Central motor neuron.

According to classical concepts, the bodies of neurons from which the cortico-muscular path originates are located in the anterior central gyrus - the primary cortical field of the motor analyzer.
For a long time it was believed that the central motor neuron originates only from the bodies of the internal large pyramidal neurons (Betz cells), located in the fifth layer of the anterior central gyrus, which predetermined its name - the pyramidal tract. According to recent data, only 27–40% of the axons of the cortical-muscular tract begin from the anterior central gyrus, and only 3–4% directly from Betz cells; about 20% of the fibers of the cortical-muscular tract originate from the somatosensory cortical zone (postcentral gyrus ), and the rest - from the premotor zone, paracentral and other areas of the brain.

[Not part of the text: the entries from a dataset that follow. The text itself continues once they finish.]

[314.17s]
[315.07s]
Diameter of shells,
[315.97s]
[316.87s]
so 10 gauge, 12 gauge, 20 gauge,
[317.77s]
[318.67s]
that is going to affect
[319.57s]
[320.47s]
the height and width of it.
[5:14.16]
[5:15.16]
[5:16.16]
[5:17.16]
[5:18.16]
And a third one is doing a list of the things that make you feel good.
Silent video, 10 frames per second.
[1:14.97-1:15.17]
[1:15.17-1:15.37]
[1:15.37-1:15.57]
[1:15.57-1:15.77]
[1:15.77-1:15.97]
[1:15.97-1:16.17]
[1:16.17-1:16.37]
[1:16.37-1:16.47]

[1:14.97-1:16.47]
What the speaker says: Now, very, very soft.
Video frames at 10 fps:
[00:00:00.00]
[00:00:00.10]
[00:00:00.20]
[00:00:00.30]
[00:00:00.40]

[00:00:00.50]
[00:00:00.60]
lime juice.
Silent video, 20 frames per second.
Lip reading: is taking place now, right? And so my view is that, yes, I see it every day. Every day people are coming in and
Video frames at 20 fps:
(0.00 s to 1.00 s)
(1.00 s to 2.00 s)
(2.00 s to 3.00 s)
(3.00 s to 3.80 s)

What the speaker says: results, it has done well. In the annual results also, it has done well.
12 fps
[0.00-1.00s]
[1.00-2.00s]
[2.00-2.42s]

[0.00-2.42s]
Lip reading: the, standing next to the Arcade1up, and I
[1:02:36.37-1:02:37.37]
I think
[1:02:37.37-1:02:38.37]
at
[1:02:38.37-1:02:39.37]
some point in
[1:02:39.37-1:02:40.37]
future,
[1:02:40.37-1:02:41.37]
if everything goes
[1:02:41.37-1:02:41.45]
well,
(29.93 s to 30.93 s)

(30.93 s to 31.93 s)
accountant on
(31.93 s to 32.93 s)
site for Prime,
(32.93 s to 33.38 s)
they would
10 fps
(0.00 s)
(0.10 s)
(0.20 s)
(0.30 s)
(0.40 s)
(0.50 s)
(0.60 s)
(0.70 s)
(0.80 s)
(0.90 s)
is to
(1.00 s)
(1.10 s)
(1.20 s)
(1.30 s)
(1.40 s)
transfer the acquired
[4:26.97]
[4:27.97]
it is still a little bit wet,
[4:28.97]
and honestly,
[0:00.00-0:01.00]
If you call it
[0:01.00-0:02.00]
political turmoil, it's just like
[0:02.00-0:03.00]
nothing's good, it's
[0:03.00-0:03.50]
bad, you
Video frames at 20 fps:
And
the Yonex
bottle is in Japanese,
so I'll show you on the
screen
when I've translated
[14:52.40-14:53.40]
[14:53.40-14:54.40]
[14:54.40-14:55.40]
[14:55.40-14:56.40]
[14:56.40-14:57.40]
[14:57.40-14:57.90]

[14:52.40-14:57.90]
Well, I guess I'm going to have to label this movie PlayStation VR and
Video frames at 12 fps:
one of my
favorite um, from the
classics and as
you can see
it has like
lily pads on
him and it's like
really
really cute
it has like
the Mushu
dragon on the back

The axons of these neurons end on the motor neurons of the anterior horns of the spinal cord (corticospinal tract - tractus corticospinalis
) and on the motor nuclei of the cranial nerves (corticonuclear tract -
tractus corticonuclearis
).

Peripheral motor neuron

formed by motor neurons of the anterior horns of the spinal cord and motor nuclei of the cranial nerves, as well as their axons, reaching the performing muscles as part of a number of formations of the nervous system (anterior roots, spinal nerves, plexuses, peripheral or cranial nerves).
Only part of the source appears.